• _TASK DESCRIPTION_:
In the entries that follow, repeat exactly the lines from the one that has "[00:00:00.00]" through the one that has "Verbatim transcript: I've", but omit pictures.

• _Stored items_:

************

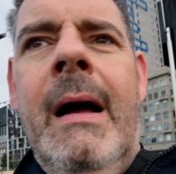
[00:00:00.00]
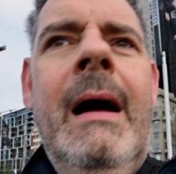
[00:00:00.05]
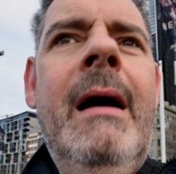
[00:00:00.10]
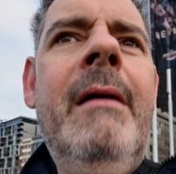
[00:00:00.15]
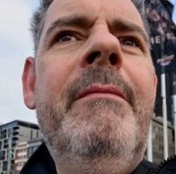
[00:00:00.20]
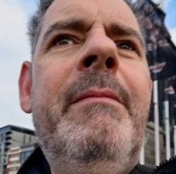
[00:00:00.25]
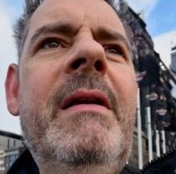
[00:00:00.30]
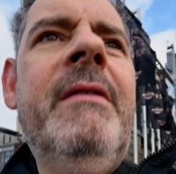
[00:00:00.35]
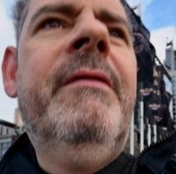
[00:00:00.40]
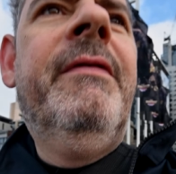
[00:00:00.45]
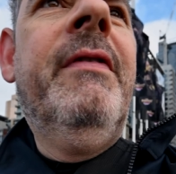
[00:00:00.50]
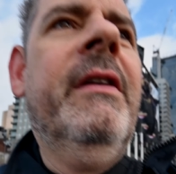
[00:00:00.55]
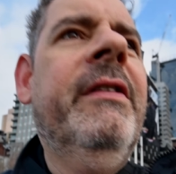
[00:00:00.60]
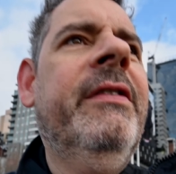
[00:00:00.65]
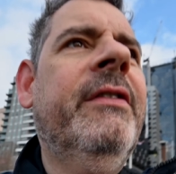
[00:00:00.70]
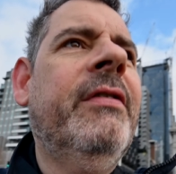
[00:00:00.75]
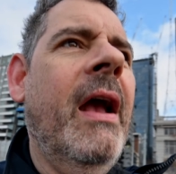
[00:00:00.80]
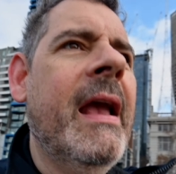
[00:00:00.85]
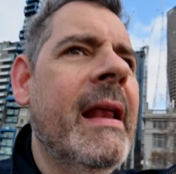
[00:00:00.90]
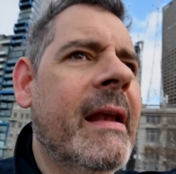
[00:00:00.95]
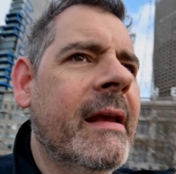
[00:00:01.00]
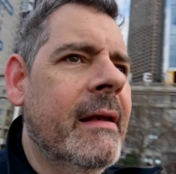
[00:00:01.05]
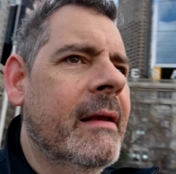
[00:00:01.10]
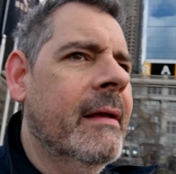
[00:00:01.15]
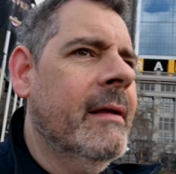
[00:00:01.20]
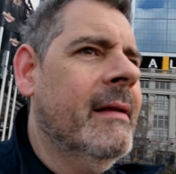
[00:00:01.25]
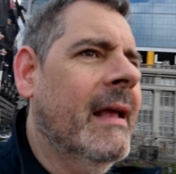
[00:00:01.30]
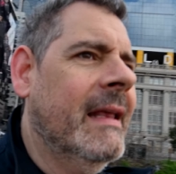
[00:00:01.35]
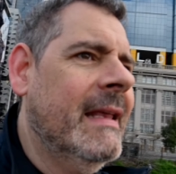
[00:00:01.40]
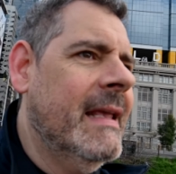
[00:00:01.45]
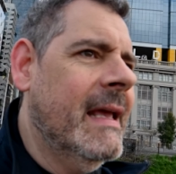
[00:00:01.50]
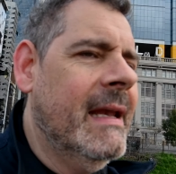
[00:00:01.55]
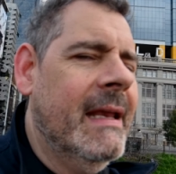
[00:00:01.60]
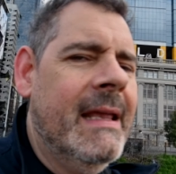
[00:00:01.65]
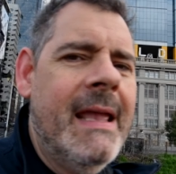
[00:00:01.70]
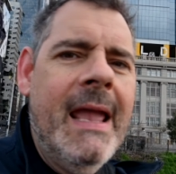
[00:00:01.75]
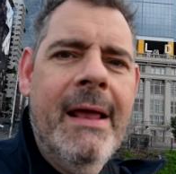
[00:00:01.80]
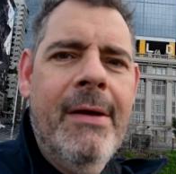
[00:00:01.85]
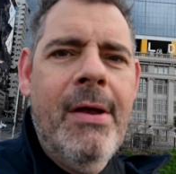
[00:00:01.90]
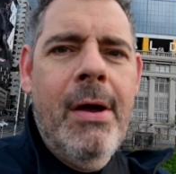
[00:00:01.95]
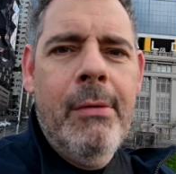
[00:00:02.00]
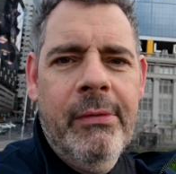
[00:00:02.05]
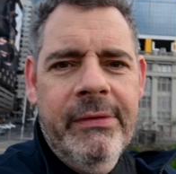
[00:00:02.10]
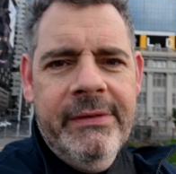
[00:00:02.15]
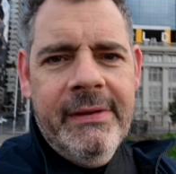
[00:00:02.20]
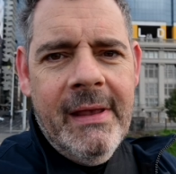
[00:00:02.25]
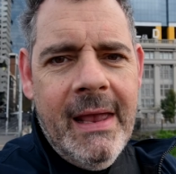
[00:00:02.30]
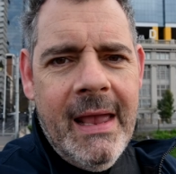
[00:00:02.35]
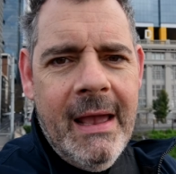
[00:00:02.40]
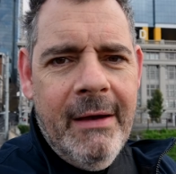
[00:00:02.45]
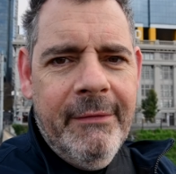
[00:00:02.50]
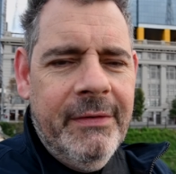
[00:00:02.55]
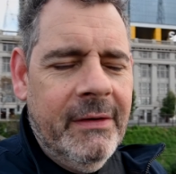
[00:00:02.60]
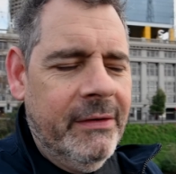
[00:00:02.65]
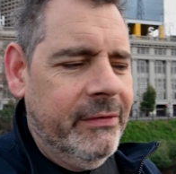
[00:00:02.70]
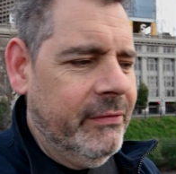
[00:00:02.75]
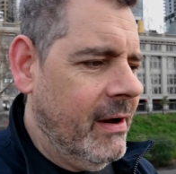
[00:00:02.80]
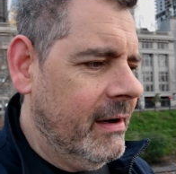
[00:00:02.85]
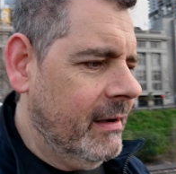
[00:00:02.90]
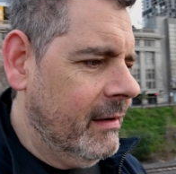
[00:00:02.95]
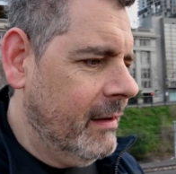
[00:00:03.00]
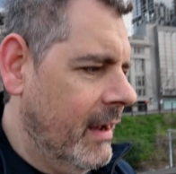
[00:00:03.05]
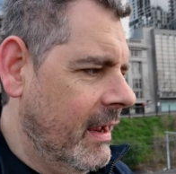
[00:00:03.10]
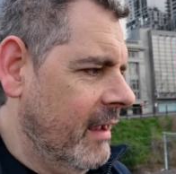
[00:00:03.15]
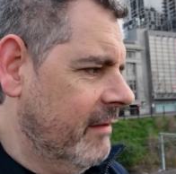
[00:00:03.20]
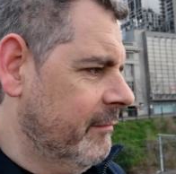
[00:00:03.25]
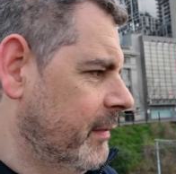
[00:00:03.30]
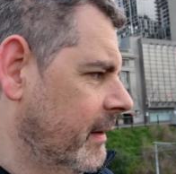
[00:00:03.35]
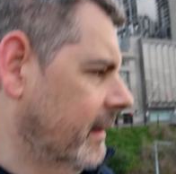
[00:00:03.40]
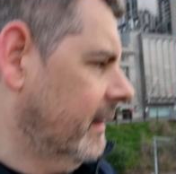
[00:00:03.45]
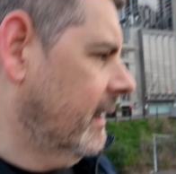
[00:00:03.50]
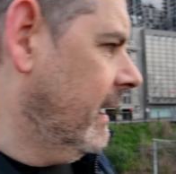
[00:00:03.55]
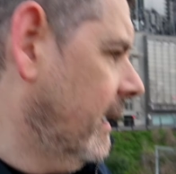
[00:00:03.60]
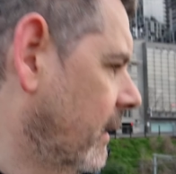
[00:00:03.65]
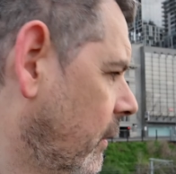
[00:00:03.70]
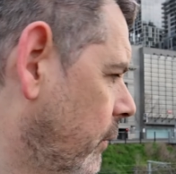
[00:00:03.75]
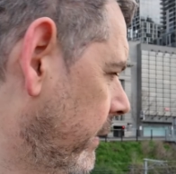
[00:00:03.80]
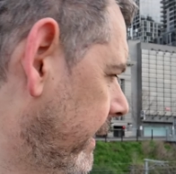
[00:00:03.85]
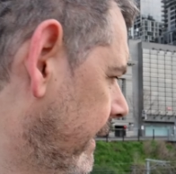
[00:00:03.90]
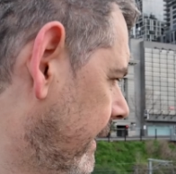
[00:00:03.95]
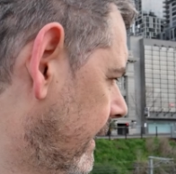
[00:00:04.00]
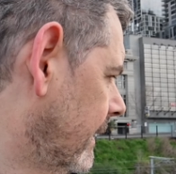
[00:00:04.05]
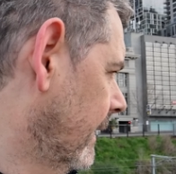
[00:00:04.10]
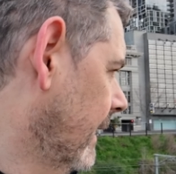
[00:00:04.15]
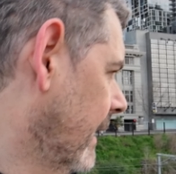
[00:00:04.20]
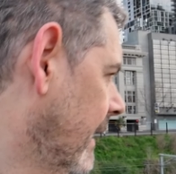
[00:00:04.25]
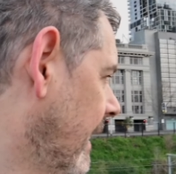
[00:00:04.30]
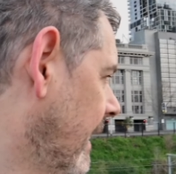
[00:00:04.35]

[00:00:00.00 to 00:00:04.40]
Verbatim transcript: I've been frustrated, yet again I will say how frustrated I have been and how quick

************

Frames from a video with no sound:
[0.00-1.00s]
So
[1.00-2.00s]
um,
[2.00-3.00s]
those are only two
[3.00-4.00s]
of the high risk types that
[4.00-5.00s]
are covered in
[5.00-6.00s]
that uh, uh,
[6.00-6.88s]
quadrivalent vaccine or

************

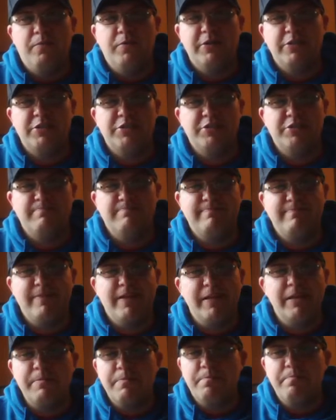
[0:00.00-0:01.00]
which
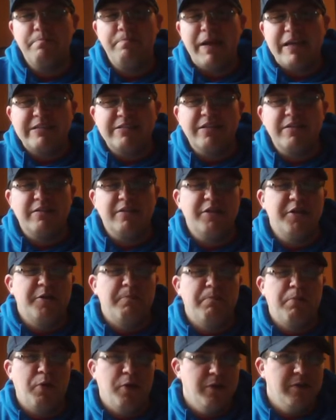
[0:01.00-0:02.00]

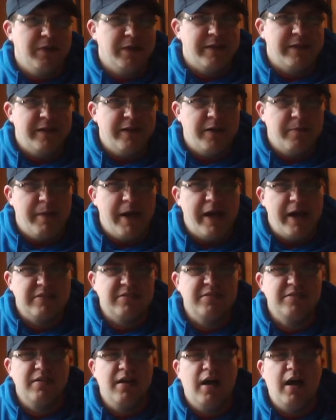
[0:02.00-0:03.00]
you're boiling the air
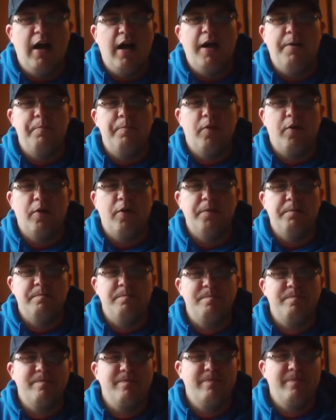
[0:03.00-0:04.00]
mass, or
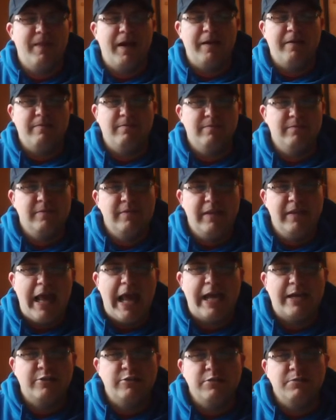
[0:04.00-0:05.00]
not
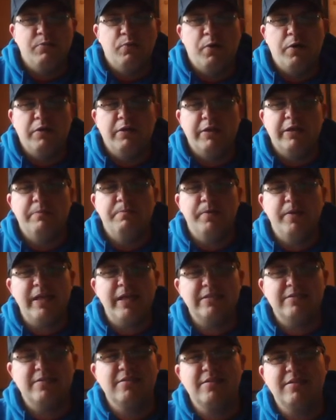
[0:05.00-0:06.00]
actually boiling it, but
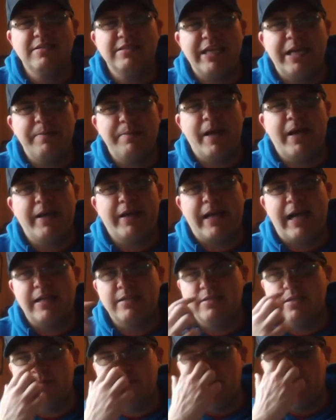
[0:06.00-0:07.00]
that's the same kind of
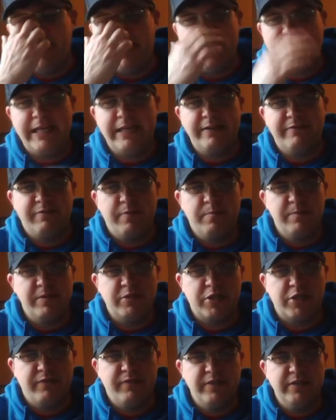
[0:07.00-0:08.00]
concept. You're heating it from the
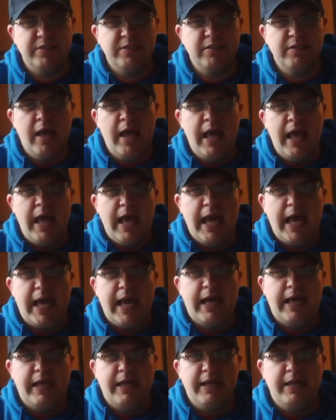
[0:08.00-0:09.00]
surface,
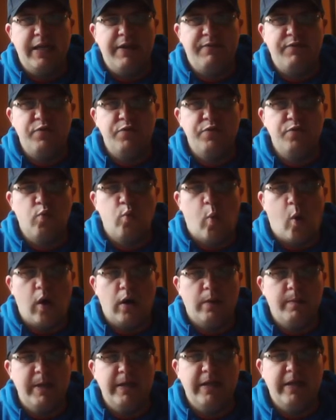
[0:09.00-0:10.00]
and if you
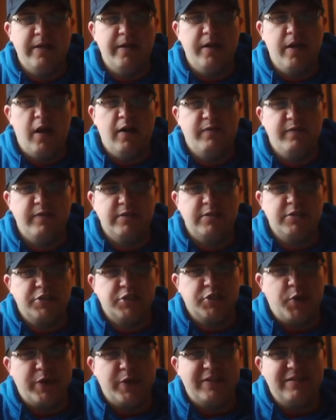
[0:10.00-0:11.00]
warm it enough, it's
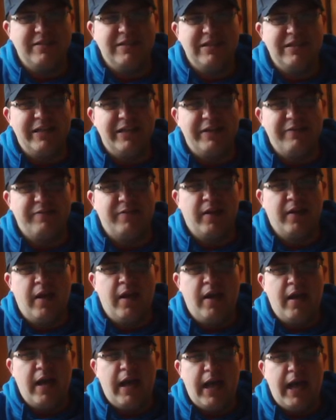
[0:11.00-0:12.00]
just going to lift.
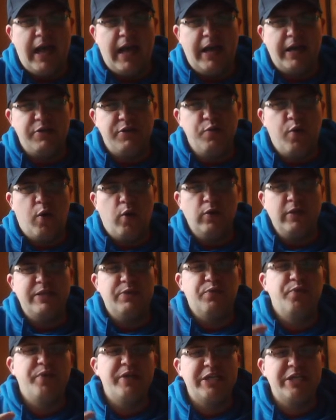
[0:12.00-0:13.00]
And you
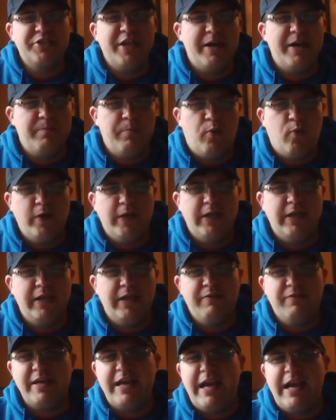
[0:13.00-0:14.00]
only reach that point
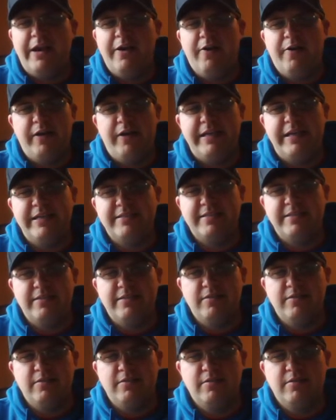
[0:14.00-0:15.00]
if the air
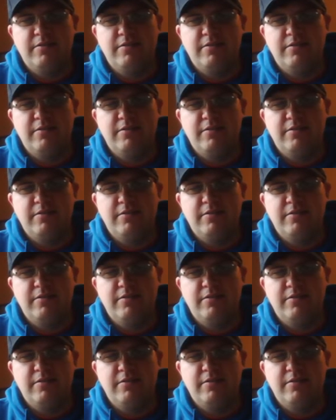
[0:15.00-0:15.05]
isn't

************

• _OUTPUT OF THE TASK_:
[00:00:00.00]
[00:00:00.05]
[00:00:00.10]
[00:00:00.15]
[00:00:00.20]
[00:00:00.25]
[00:00:00.30]
[00:00:00.35]
[00:00:00.40]
[00:00:00.45]
[00:00:00.50]
[00:00:00.55]
[00:00:00.60]
[00:00:00.65]
[00:00:00.70]
[00:00:00.75]
[00:00:00.80]
[00:00:00.85]
[00:00:00.90]
[00:00:00.95]
[00:00:01.00]
[00:00:01.05]
[00:00:01.10]
[00:00:01.15]
[00:00:01.20]
[00:00:01.25]
[00:00:01.30]
[00:00:01.35]
[00:00:01.40]
[00:00:01.45]
[00:00:01.50]
[00:00:01.55]
[00:00:01.60]
[00:00:01.65]
[00:00:01.70]
[00:00:01.75]
[00:00:01.80]
[00:00:01.85]
[00:00:01.90]
[00:00:01.95]
[00:00:02.00]
[00:00:02.05]
[00:00:02.10]
[00:00:02.15]
[00:00:02.20]
[00:00:02.25]
[00:00:02.30]
[00:00:02.35]
[00:00:02.40]
[00:00:02.45]
[00:00:02.50]
[00:00:02.55]
[00:00:02.60]
[00:00:02.65]
[00:00:02.70]
[00:00:02.75]
[00:00:02.80]
[00:00:02.85]
[00:00:02.90]
[00:00:02.95]
[00:00:03.00]
[00:00:03.05]
[00:00:03.10]
[00:00:03.15]
[00:00:03.20]
[00:00:03.25]
[00:00:03.30]
[00:00:03.35]
[00:00:03.40]
[00:00:03.45]
[00:00:03.50]
[00:00:03.55]
[00:00:03.60]
[00:00:03.65]
[00:00:03.70]
[00:00:03.75]
[00:00:03.80]
[00:00:03.85]
[00:00:03.90]
[00:00:03.95]
[00:00:04.00]
[00:00:04.05]
[00:00:04.10]
[00:00:04.15]
[00:00:04.20]
[00:00:04.25]
[00:00:04.30]
[00:00:04.35]

[00:00:00.00 to 00:00:04.40]
Verbatim transcript: I've been frustrated, yet again I will say how frustrated I have been and how quick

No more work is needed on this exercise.